You’re going sailing? Fantastic! Where to? I hear Hawaii might be nice, or how about the Azores? Will you simply follow the equator or do you plan to round Cape Horn?

 

A “sailing round the world” plan sounds incredibly grand and rather simplified in it’s design. But, let’s be clear, you are not going to get to go everywhere and see everything. In fact, making any stops or visits in order to actually experience and enjoy any of the places on your route will result in the whole business taking longer than you might have first thought.

 

We’re well into our ninth year of full-time, liveaboard, worldwide cruising. Nine years into a two year trip, is probably a more accurate way of labelling it.
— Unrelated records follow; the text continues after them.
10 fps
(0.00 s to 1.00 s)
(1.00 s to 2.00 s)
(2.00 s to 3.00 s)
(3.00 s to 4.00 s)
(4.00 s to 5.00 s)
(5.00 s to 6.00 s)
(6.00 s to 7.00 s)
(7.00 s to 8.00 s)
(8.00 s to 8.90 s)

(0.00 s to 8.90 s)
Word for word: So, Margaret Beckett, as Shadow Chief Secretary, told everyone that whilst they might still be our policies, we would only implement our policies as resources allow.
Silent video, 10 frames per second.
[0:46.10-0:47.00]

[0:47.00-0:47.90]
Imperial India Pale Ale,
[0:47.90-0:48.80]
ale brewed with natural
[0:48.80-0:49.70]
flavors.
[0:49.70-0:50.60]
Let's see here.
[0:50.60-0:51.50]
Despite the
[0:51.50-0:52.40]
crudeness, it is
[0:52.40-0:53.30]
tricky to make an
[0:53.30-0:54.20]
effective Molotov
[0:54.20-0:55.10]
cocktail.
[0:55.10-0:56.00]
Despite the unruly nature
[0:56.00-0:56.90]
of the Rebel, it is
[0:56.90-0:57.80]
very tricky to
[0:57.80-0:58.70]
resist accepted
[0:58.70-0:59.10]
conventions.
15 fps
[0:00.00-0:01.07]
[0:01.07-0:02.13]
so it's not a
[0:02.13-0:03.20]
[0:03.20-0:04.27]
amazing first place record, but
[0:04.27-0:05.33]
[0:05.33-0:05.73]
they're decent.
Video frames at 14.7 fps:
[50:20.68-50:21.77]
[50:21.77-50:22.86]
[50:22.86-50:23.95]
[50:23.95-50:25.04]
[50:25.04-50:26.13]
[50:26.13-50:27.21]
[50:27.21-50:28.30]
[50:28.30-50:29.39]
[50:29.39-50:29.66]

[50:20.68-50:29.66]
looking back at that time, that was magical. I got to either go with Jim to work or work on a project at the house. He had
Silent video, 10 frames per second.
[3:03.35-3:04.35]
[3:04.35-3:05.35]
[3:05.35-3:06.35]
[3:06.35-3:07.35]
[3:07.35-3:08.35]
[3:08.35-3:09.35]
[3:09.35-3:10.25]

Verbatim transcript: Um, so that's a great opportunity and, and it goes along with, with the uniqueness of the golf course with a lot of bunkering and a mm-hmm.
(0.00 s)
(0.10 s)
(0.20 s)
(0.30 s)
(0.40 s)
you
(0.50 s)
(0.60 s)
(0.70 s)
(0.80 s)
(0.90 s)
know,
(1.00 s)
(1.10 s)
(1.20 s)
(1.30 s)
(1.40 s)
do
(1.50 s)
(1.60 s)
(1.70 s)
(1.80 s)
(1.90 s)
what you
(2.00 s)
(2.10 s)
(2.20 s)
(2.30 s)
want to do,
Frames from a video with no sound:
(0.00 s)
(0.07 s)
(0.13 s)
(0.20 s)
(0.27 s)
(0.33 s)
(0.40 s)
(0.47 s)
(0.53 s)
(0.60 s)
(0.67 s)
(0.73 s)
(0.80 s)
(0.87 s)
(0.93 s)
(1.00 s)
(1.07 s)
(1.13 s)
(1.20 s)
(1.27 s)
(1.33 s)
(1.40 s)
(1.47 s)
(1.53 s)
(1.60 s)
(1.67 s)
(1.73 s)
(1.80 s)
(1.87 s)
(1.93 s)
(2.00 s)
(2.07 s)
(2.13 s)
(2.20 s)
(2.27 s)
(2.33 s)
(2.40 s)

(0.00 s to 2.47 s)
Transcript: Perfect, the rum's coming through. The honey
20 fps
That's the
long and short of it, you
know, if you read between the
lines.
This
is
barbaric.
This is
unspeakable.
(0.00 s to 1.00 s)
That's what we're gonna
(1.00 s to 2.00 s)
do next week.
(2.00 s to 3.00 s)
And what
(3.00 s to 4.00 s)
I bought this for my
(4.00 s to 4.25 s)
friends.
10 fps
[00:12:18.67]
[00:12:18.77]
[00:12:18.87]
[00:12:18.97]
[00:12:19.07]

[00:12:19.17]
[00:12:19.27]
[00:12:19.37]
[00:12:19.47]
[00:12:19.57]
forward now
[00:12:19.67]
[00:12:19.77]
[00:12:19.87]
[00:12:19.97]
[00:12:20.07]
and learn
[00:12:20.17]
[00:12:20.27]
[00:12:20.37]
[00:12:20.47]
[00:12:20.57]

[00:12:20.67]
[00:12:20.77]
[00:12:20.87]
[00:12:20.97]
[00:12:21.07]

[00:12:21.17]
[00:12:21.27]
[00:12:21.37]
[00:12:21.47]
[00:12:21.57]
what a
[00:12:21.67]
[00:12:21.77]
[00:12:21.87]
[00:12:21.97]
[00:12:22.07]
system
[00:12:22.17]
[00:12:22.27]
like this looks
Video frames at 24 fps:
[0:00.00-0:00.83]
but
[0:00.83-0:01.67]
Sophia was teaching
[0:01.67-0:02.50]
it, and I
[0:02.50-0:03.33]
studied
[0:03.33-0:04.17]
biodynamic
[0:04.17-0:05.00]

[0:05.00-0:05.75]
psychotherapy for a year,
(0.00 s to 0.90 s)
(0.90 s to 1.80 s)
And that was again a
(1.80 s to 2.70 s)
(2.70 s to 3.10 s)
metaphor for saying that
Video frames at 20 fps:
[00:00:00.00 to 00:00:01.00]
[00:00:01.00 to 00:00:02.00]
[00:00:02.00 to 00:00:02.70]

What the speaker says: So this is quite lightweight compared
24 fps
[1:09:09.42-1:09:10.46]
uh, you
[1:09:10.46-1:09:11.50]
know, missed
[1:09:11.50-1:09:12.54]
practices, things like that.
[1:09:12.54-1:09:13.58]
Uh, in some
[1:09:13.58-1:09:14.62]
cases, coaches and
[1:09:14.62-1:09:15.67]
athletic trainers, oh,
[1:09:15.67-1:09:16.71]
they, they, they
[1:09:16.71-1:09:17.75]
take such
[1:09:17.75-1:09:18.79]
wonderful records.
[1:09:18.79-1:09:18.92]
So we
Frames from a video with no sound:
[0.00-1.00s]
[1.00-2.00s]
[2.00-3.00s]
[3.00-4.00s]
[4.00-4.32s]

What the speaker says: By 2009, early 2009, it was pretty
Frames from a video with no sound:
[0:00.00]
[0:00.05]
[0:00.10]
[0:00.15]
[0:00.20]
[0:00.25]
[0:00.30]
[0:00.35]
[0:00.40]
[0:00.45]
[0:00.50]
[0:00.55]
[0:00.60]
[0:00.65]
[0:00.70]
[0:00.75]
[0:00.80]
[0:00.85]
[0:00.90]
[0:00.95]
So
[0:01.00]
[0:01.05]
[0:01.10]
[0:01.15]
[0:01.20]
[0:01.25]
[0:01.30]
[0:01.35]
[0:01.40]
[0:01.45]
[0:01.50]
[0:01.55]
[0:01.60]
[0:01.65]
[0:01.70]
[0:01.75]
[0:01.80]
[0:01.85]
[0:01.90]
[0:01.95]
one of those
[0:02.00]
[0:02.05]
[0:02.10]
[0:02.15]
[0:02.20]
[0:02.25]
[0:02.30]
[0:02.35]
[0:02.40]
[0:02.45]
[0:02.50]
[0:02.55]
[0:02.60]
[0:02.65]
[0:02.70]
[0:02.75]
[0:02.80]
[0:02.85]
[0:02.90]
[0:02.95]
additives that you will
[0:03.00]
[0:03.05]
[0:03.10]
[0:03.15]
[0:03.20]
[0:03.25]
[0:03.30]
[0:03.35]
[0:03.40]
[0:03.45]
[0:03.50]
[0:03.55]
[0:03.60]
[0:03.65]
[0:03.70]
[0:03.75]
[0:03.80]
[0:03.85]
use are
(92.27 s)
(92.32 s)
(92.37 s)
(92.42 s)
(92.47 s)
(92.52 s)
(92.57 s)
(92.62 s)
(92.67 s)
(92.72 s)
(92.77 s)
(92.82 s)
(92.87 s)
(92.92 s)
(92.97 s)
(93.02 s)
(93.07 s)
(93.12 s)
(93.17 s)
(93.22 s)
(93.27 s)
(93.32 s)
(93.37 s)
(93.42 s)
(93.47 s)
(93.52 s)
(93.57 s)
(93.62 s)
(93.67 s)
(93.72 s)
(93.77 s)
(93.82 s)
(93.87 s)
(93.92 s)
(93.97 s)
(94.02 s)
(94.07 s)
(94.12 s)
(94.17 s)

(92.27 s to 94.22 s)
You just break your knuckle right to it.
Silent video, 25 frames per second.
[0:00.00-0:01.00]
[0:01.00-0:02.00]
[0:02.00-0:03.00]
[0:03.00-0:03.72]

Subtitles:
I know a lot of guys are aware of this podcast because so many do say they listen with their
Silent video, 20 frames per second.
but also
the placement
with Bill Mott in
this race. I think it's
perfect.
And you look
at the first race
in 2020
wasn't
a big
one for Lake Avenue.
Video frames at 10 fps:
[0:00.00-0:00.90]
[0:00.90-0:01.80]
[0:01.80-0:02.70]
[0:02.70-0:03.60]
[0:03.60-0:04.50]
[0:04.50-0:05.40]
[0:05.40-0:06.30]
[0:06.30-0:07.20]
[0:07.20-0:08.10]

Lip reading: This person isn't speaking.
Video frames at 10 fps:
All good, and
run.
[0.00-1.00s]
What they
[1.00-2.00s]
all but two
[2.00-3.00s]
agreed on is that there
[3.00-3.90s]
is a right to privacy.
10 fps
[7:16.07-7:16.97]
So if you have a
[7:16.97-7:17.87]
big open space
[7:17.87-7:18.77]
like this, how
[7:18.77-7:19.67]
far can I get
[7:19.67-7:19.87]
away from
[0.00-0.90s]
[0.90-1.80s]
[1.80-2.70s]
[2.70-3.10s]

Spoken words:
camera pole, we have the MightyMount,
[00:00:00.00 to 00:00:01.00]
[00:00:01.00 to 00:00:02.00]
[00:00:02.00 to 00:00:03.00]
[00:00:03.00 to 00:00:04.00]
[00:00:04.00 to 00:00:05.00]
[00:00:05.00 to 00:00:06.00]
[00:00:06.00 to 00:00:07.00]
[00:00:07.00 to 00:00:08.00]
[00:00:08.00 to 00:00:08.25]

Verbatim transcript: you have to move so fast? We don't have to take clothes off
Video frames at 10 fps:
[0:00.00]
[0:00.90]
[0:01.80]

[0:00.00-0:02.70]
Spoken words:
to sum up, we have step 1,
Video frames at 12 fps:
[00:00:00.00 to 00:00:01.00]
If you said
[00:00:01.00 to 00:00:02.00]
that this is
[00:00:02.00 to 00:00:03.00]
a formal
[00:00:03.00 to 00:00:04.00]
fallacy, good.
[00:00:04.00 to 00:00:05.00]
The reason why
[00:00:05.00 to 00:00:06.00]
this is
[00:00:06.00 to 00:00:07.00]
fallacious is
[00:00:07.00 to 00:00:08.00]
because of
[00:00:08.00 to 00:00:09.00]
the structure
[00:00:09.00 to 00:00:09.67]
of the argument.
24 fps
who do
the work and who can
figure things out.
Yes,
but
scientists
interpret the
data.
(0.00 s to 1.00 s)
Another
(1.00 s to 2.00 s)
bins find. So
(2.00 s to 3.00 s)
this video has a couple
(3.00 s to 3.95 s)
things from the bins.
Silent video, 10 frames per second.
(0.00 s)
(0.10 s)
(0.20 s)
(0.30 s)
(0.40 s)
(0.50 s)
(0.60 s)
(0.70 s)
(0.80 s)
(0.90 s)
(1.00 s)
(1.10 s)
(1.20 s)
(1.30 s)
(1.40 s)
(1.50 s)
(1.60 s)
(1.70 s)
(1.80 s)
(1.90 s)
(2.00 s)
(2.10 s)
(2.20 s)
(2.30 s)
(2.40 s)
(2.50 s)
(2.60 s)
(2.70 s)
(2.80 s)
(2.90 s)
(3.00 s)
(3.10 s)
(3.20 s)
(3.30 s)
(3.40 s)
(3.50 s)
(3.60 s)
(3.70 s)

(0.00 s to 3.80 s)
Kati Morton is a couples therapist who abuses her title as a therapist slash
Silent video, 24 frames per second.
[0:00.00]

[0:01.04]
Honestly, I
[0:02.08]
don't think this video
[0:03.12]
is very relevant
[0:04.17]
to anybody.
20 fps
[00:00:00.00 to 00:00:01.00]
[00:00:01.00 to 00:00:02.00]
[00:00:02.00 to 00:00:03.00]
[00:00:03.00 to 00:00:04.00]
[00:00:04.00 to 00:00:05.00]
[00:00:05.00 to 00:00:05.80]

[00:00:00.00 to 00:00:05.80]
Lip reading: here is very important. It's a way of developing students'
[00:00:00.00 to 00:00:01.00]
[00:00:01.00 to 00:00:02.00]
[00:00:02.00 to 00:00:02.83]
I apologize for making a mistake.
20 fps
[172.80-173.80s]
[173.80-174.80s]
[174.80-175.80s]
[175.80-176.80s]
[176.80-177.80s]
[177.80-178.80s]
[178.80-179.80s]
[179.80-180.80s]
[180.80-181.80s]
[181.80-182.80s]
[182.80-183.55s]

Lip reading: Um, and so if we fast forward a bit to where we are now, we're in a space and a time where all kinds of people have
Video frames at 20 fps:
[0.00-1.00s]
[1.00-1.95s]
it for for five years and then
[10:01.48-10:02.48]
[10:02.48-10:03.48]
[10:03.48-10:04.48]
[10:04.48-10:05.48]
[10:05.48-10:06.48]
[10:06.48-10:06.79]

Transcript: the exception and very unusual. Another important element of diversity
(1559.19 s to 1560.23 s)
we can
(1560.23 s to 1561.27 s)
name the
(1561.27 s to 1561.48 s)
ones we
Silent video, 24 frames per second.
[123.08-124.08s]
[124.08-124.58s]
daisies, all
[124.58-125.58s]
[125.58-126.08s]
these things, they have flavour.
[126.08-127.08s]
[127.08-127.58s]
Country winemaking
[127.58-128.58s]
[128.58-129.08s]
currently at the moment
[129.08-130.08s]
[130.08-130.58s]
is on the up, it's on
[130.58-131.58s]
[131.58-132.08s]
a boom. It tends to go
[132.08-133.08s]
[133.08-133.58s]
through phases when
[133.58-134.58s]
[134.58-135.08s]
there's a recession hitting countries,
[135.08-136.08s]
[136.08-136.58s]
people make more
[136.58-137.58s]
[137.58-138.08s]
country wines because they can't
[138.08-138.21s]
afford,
And yet, we’re still always struck by the huge swathes of the globe that we’ve not yet gotten anywhere near.

 

At the start of a circumnavigation the countries and seas ahead of you appear to be a limitless horizon, the world is your oyster, after all it’s the stuff of fantasy. Well, reality may have slightly different plans for you. Our first rule onboard that we established was that we were only ever going to be in each ocean at the right time of year to be there. This, we reasoned, would keep us well clear of extreme weather conditions and give us a rough framework schedule to plan our sailing to. Storm seasons dictate the sailing season and act as a kind of conveyor belt to keep you moving forwards, either westwards or in a great looping circle. Likewise the trade winds also have a marching rhythm to keep you moving westwards, although they don’t always have to be obeyed.

 

In truth, we’ve always sailed the road fairly well-travelled, as a steady westerly progress seemed like the most logical option for a couple who were green to life on the blue. So it was that our late seasonal departure from the UK saw us making tracks southwards, along the west coast of Europe, to Morocco and the Canaries, bypassing the glorious cruising grounds of the Mediterranean entirely in favour of hitting the right timing for an Atlantic crossing. Our arrival into the Caribbean was the start of a leisurely anti-clockwise circuit, abandoning St. Vincent, Grenada and Tobago in favour of Antigua, the BVI’s and Cuba, coming to a halt in Mexico. When the looming storm season forced us south to safely hurricane-free Panama, we had to miss Belize, Honduras and Nicaragua entirely.

 

Our first real detour occurred then, when we opted to expand our crew list as opposed to crossing the Pacific, and took a very major right turn after transiting the canal. That turn also closed the book on us sailing any of South America at that time. Our cruise northwards, up the coast of Central America was directly into both wind and current, certainly not the stuff of conveyor-belt easy sailing. But, with forecast-watching and picking our timings right, it was a lovely trip rather than a hard slog. Although we did burn a lot of diesel.

 

8 months later we got back on track, stepping out into the Pacific, heading west again along the well-known coconut milk run. By starting so far north the Galapagos and Easter island would have been too far a diversion so we opted for a first landfall in French Polynesia. As we kept westwards we didn’t visit the Samoas but travelled as far as Fiji before heeding the oncoming cyclones yet again and taking our seasonal shelter in New Zealand. And, years later, when we took our final South Pacific sail up north and west over the top into Indonesia, we would skip Australia and New Caledonia, in favour of their more eastern Melanesian neighbours.

 

For every country we’ve visited we’ve had to rule out stopping in others as each passage west makes a journey north or south impossible. And for each land we’ve had the privilege of dawdling in there are simply loads that we’ve had to sidestep altogether. But far from feeling hard done by the seasons and trade winds have helped to shape our journey, making sense of the ridiculously open-ended concept of “sailing the world”.

 

It’s part of the enduring magic of the sailing life that you’re always left wanting even more of it. That Moitessier-esque madness that made him change course and point onwards to the Cape of Good Hope. The Frenchman’s explanation of his motives was that it was simply “because I am happy at sea”, which is possibly the best route and direction for any yachtsman to aim for.